Home >Backend Development >Python Tutorial >A summary of python Chinese garbled problems
Running similar code like this:
#!/usr/bin/env python s="中文" print s
I often encounter this problem recently:
Problem 1: SyntaxError: Non-ASCII character 'xe4' in file E:codingpythonUntitled 6.py on line 3, but no encoding declared; see http://www.python.org/peps/pep-0263.html for details
Question 2: UnicodeDecodeError: 'ascii' codec can't decode byte 0xe5 in position 108: ordinal not in range(128)
Question 3: UnicodeEncodeError: 'gb2312' codec can't encode character u'u2014' in position 72366: illegal multibyte sequence
These are all issues related to character encoding, very depressing, Chinese always I couldn’t figure it out, so I looked for a lot of solutions. Here are some of the solutions I found a few days ago. Let me share them with you
The internal representation of strings in Python is unicode encoding. Therefore, when doing encoding conversion, usually Unicode needs to be used as the intermediate encoding, that is, strings of other encodings are first decoded into unicode, and then encoded from unicode into another encoding.
The function of decode is to convert other encoded strings into unicode encoding, such as str1.decode('gb2312'), which means converting the gb2312 encoded string str1 into unicode encoding.
The function of encode is to convert unicode encoding into other encoded strings, such as str2.encode('gb2312'), which means converting unicode encoded string str2 into gb2312 encoding.
In some IDEs, the output of strings always appears garbled, or even errors.

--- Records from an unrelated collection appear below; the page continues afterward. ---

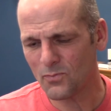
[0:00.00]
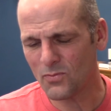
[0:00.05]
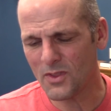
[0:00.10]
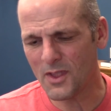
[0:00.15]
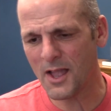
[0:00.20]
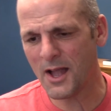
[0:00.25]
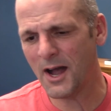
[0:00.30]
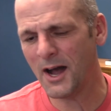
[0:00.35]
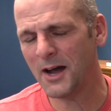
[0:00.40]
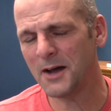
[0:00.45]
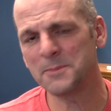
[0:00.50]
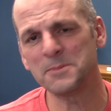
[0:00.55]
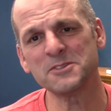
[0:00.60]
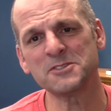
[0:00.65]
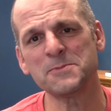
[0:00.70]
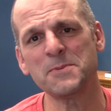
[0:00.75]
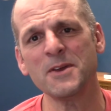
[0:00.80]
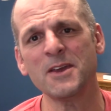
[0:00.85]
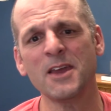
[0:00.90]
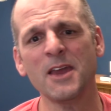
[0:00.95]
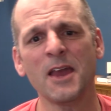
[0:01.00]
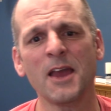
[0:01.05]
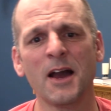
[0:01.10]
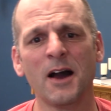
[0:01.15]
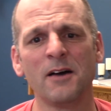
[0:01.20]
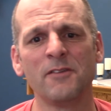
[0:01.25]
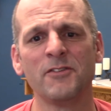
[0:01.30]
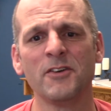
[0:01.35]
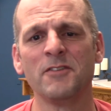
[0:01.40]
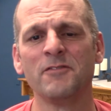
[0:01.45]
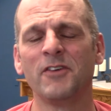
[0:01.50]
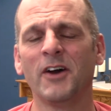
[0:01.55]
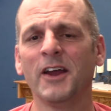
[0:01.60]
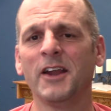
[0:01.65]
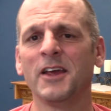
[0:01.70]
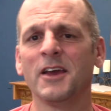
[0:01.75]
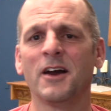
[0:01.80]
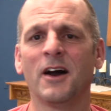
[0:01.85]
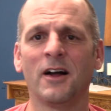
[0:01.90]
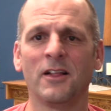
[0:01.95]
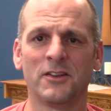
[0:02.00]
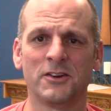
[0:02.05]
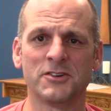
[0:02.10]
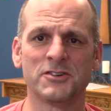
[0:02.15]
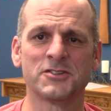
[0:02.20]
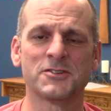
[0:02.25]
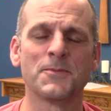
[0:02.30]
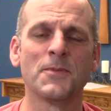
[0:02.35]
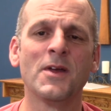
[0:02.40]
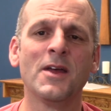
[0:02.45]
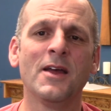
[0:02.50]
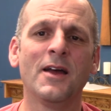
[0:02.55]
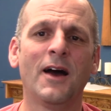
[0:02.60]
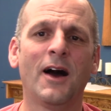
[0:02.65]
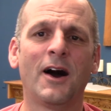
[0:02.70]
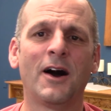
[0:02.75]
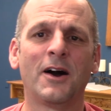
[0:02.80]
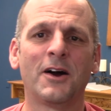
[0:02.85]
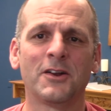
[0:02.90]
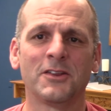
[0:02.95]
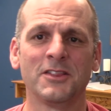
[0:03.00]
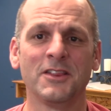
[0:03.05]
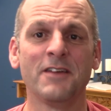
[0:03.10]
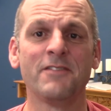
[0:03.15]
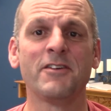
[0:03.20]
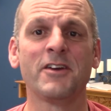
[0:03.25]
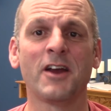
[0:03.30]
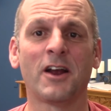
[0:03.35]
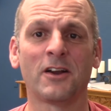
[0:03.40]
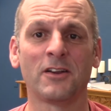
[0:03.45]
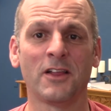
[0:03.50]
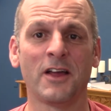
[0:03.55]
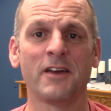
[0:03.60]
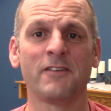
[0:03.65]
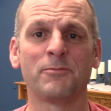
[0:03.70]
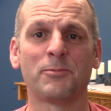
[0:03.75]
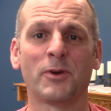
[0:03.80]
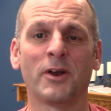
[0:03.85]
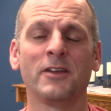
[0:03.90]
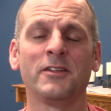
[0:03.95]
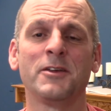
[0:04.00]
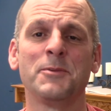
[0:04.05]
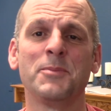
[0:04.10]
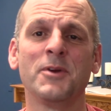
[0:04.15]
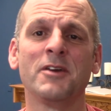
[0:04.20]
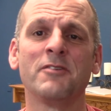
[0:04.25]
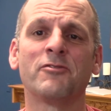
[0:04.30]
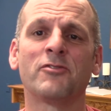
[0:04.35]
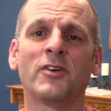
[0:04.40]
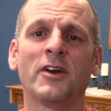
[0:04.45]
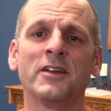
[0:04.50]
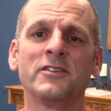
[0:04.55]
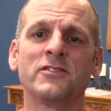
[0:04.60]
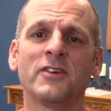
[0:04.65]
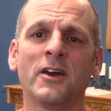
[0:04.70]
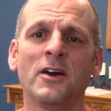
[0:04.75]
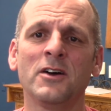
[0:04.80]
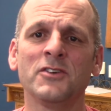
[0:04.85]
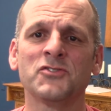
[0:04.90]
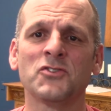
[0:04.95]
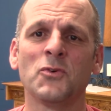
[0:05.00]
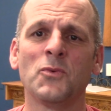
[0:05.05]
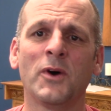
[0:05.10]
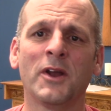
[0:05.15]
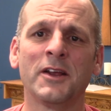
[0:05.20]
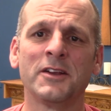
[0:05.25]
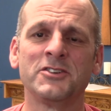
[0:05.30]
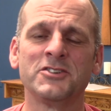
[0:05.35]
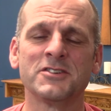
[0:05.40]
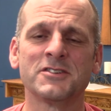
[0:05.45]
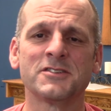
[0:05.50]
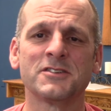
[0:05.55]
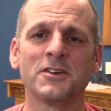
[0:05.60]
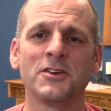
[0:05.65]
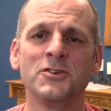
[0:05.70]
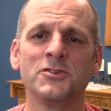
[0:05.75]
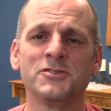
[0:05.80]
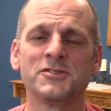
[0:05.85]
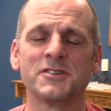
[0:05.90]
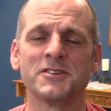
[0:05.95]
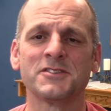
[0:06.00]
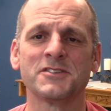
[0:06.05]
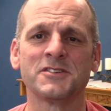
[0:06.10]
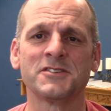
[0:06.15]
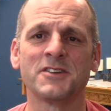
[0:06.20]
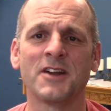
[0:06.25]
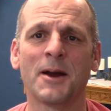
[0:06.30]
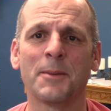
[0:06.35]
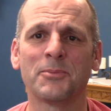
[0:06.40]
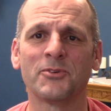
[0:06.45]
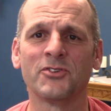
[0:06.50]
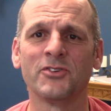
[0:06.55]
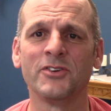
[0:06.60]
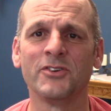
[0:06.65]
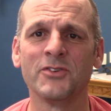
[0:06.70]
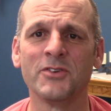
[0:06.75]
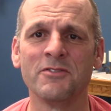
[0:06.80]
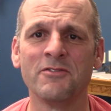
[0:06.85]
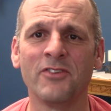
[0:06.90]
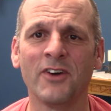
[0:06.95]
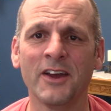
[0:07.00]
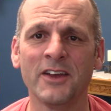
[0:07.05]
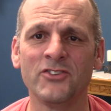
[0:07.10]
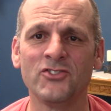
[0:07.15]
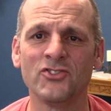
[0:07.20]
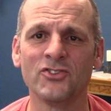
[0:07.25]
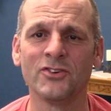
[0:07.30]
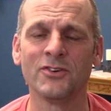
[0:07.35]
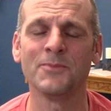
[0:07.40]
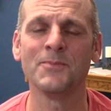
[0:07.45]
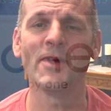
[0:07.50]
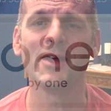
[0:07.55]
But speaking of inviting others, living our life brightly, being friends, I also want to just use this as an opportunity to invite you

This is actually because the IDE's result output console itself cannot display the encoding of the string, rather than a problem with the program itself.
If you run the following code in UliPad:
s=u"中文"
print s
will prompt: UnicodeEncodeError: 'ascii' codec can't encode characters in position 0-1: ordinal not in range(128 ). This is because UliPad's console information output window on English Windows
Change the last sentence to: print s.encode('gb2312')
The word "Chinese" can be correctly output.
If the last sentence is changed to: print s.encode('utf8')
, then the output is: xe4xb8xadxe6x96x87, which is the result of the console information output window outputting the utf8-encoded string according to ascii encoding.
The following code may be more general, as follows:
#!/usr/bin/env python #coding=utf-8 s="中文" if isinstance(s, unicode): #s=u"中文" print s.encode('gb2312') else: #s="中文" print s.decode('utf-8').encode('gb2312') #!/usr/bin/env python #coding=utf-8 s="中文" if isinstance(s, unicode): #s=u"中文" print s.encode('gb2312') else: #s="中文" print s.decode('utf-8').encode('gb2312')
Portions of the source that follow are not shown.